Senja Terakhir di Atap Rumah Lama
Langit sore itu seolah menyembunyikan seribu kata yang tak pernah terucap. Warna jingga dan emas bercampur biru kelabu menari perlahan di cakrawala, memantul di genteng-genteng tua rumah yang sudah lama tak dipugar. Cahaya matahari yang terakhir sebelum tenggelam memberi kilau hangat pada dinding-dinding kusam dan pohon-pohon rindang di kejauhan. Tak ada yang istimewa, kecuali kenangan yang begitu kuat tertinggal di setiap sudut pandang.
Raka berdiri diam di atap rumah tua itu. Usianya hampir mencapai kepala empat, tapi wajahnya masih menyimpan garis-garis masa lalu yang tak bisa dihapus waktu. Ia menatap langit senja dengan mata berkaca. Di tangannya tergenggam sebuah foto lusuh: potret keluarga lama yang pernah menghiasi dinding ruang tamu.
Rumah ini bukan sekadar tempat tinggal. Ini adalah ruang yang pernah penuh tawa, tangis, harapan, dan kehilangan. Di sinilah, dulu ibunya mengajarinya cara membuat teh hangat di sore hari, dan ayahnya duduk dengan koran sore sambil sesekali memanggilnya untuk sekadar bertanya kabar sekolah.
"Raka, kamu harus bisa jadi cahaya, meski langit sedang gelap," suara ibunya menggema dalam kenangan, persis seperti langit senja hari ini. Kalimat itu selalu diucapkan saat Raka merasa gagal, ketika rapornya tak sebagus teman-temannya, atau ketika ia takut bicara di depan kelas.
Kini, setelah puluhan tahun, Raka kembali ke rumah yang nyaris lapuk itu. Ia baru saja menyelesaikan tugas terakhir sebagai pengacara, kasus yang begitu berat dan penuh tekanan. Ia berhasil, tapi dalam kemenangan itu, ia merasa kehilangan. Dunia dewasa ternyata tak seindah janji-janji masa kecil.

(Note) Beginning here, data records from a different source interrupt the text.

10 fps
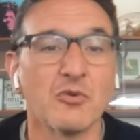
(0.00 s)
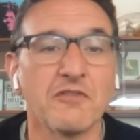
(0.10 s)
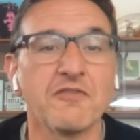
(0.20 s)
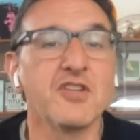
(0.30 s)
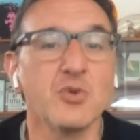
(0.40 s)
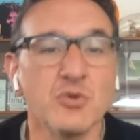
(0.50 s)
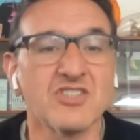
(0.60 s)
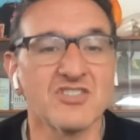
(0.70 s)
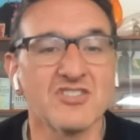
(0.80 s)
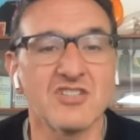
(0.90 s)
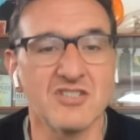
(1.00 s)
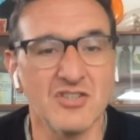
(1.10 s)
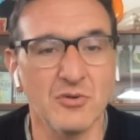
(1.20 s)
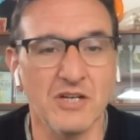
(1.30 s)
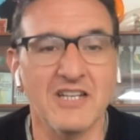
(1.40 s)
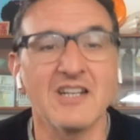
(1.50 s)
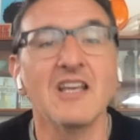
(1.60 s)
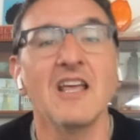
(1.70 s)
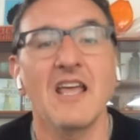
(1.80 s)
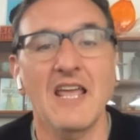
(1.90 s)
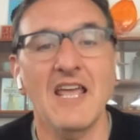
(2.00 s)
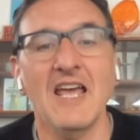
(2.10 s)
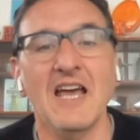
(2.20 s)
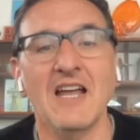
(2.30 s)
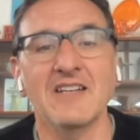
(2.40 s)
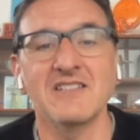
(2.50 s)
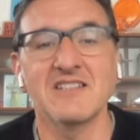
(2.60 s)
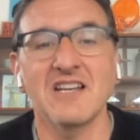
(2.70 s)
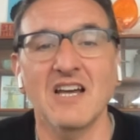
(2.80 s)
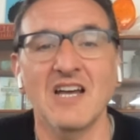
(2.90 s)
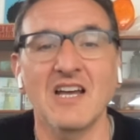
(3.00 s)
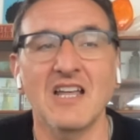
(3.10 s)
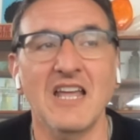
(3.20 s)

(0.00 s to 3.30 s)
refuses to do it. And uh,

Rumah ini sudah akan dijual. Ia dan adik-adiknya setuju untuk melepasnya, karena terlalu banyak biaya untuk merawat. Tapi hati Raka belum siap. Ia merasa seperti mengkhianati semua kenangan yang tertinggal di tiap retakan tembok dan suara lantai yang berderit.
Langit senja semakin pekat. Cahaya matahari mulai merunduk di balik perbukitan, menyisakan semburat merah yang seolah berbisik, "ingatlah aku." Di saat itu, angin membawa aroma tanah dan dedaunan, persis seperti aroma masa kecil saat ia bermain layang-layang bersama Rendi, adiknya.

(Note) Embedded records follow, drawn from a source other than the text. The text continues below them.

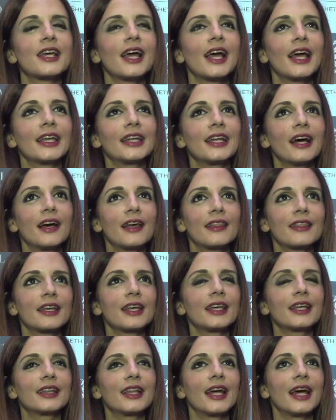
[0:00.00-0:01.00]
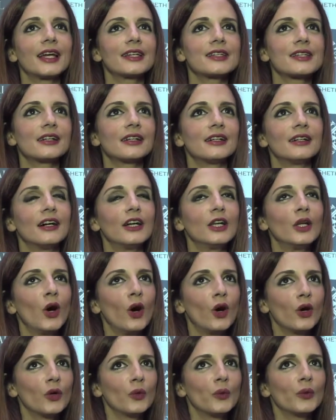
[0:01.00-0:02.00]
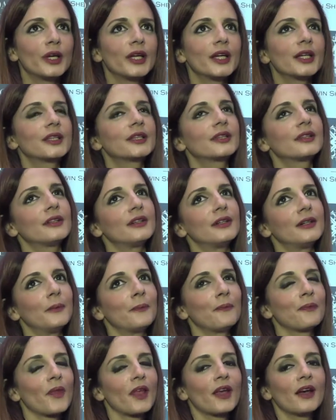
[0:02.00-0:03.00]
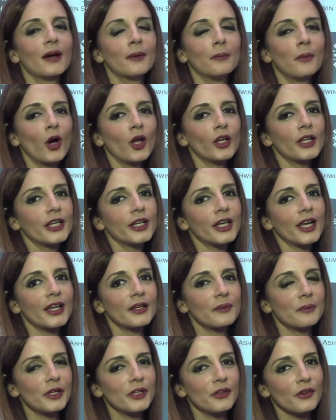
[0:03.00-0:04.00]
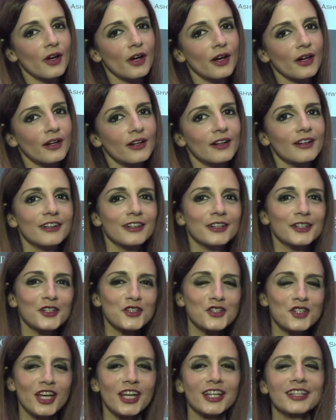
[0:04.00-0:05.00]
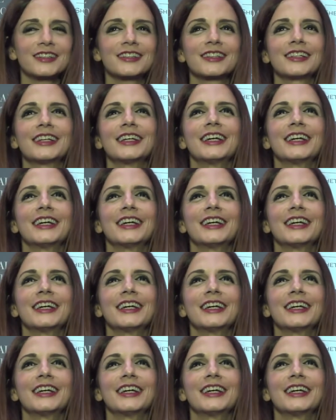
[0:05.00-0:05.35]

And I think that uh, along with um, Malik and Mira uh, Sheth,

"Kak, kamu ingat nggak, kita pernah naik ke atap ini dan teriak-teriak seakan dunia milik kita?" suara Rendi memecah lamunan.

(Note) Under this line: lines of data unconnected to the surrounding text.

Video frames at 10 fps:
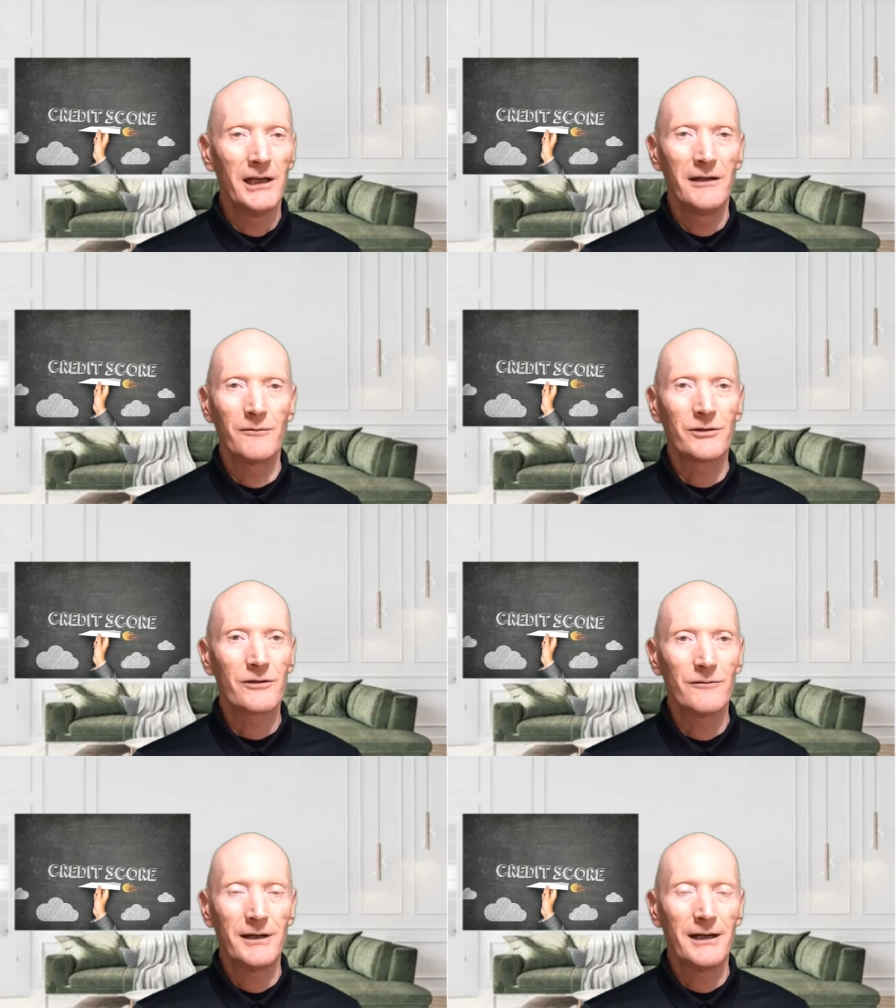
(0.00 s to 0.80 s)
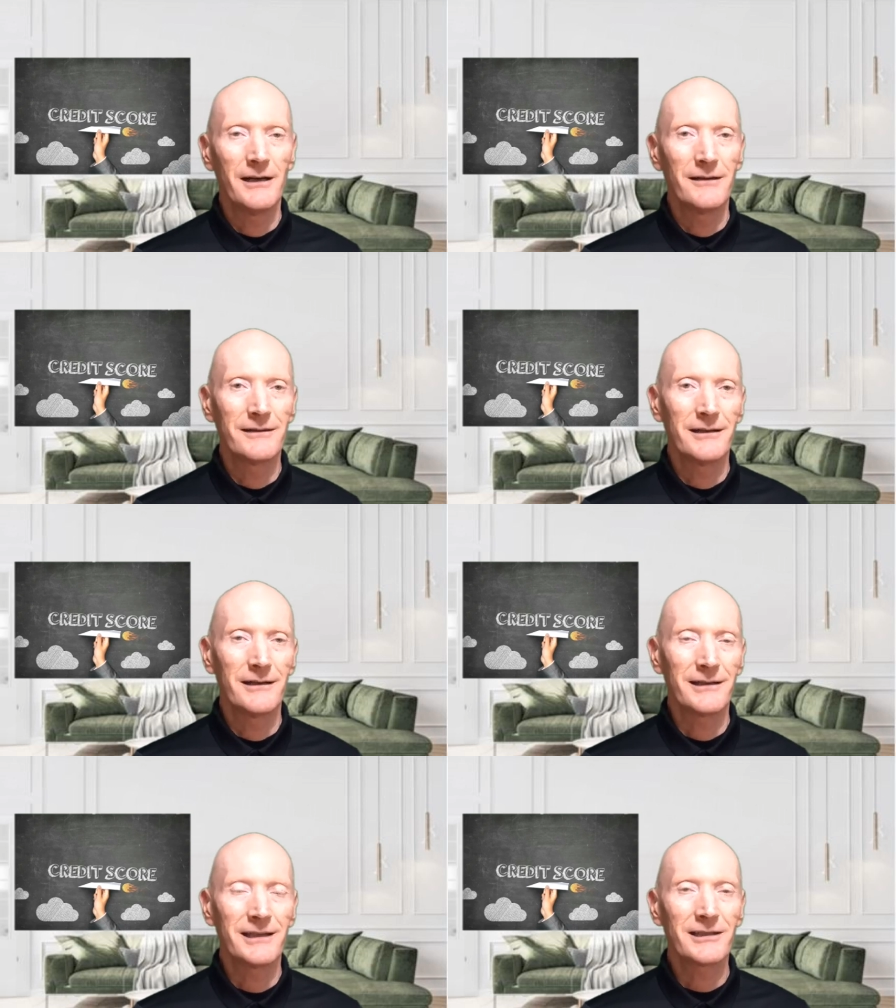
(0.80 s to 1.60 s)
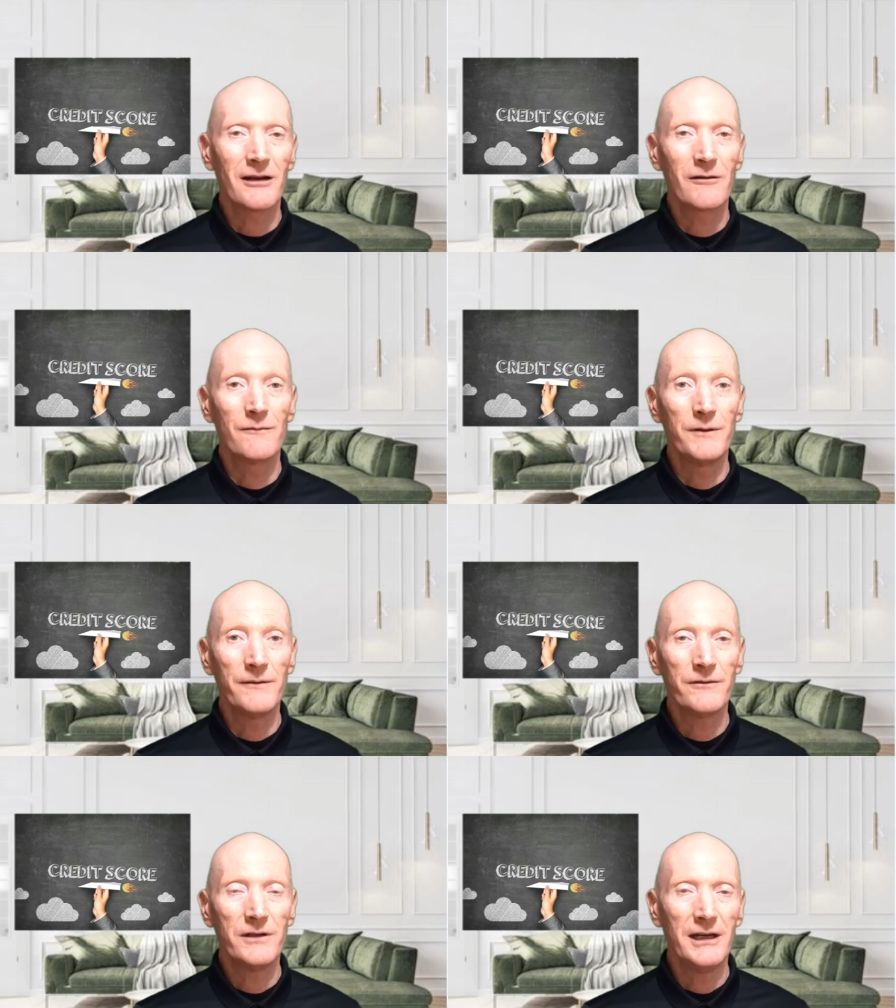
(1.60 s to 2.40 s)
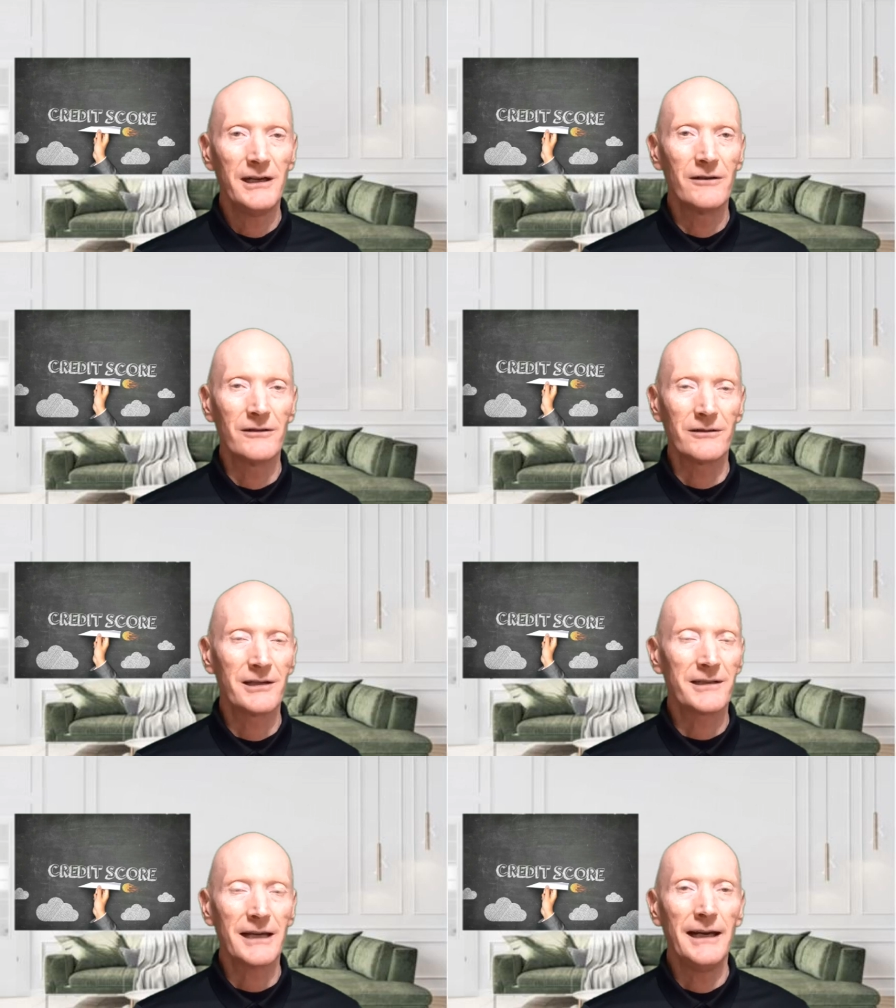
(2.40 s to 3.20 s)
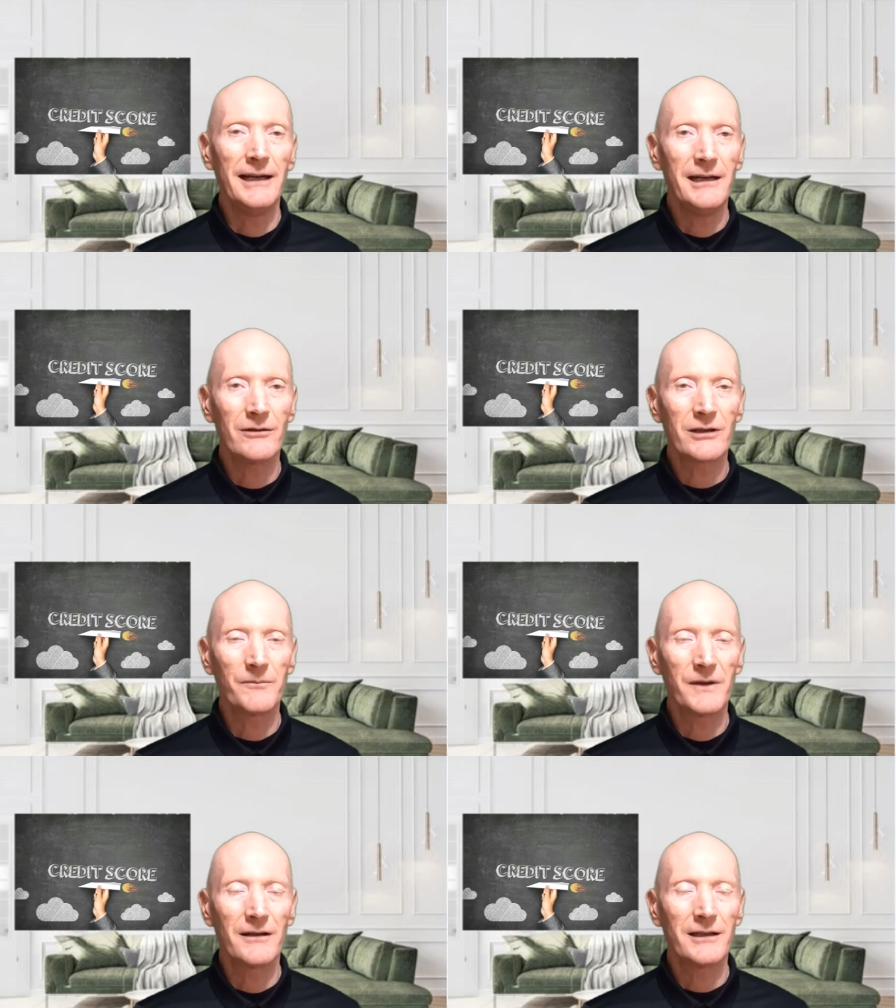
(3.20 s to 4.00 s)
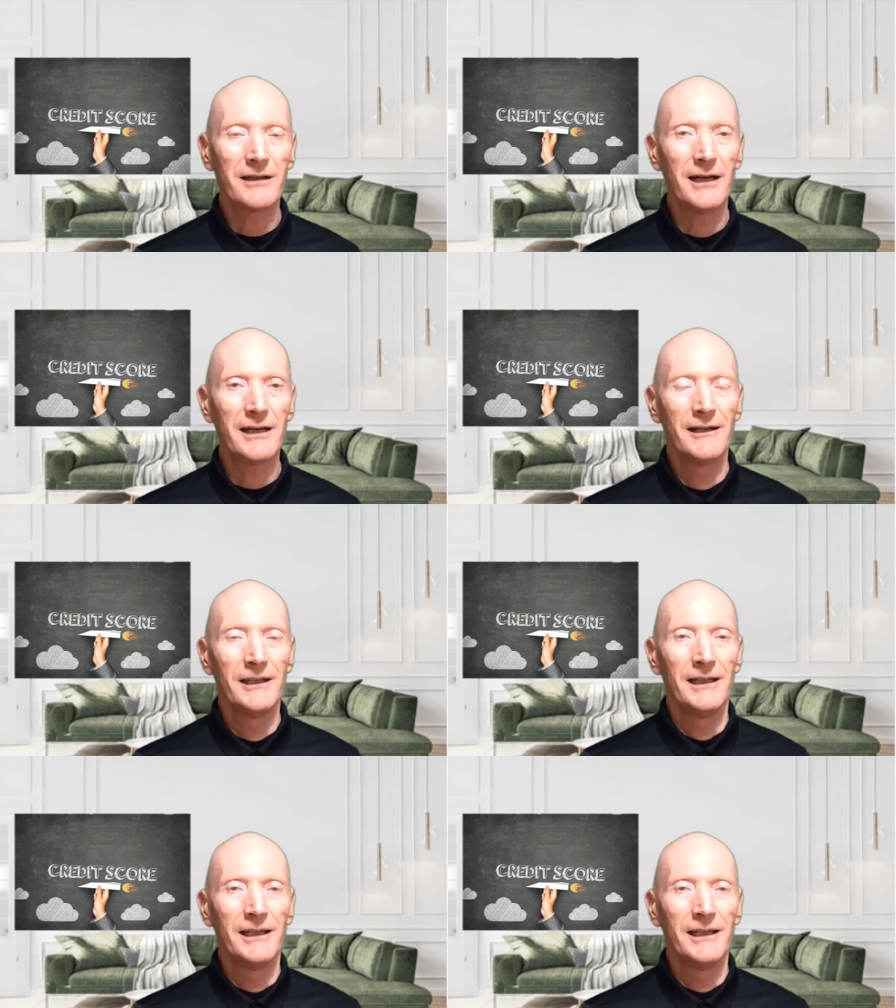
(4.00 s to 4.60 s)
it was around 650 or 680 or something like that.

Raka tersenyum. "Ingat. Waktu itu kita bikin bendera dari sprei ibu. Kita kibarkan dan bilang itu markas rahasia."
Rendi duduk di sebelah kakaknya, membawa dua gelas teh hangat yang dibuat di dapur rumah tua itu. Rasanya masih sama. Sehangat kenangan.
"Aku nggak yakin bisa benar-benar pergi dari rumah ini, Kak. Tapi aku tahu, ini keputusan terbaik," ucap Rendi lirih.
"Iya, aku juga merasa begitu. Tapi mungkin, kita nggak benar-benar pergi. Rumah ini udah jadi bagian dari diri kita."
Raka meneguk teh. Pahit-manisnya mengalir sampai ke hati. Ia lalu membuka kembali foto lusuh yang digenggamnya. Ada ayah dan ibu, tersenyum lebar, memeluk dua bocah kecil di antara mereka. Dalam diam, ia berdoa dalam hati:
"Terima kasih sudah menjadi rumah. Terima kasih sudah jadi langit yang menaungi. Mungkin senja ini adalah yang terakhir di atap rumah lama, tapi kenangannya akan abadi."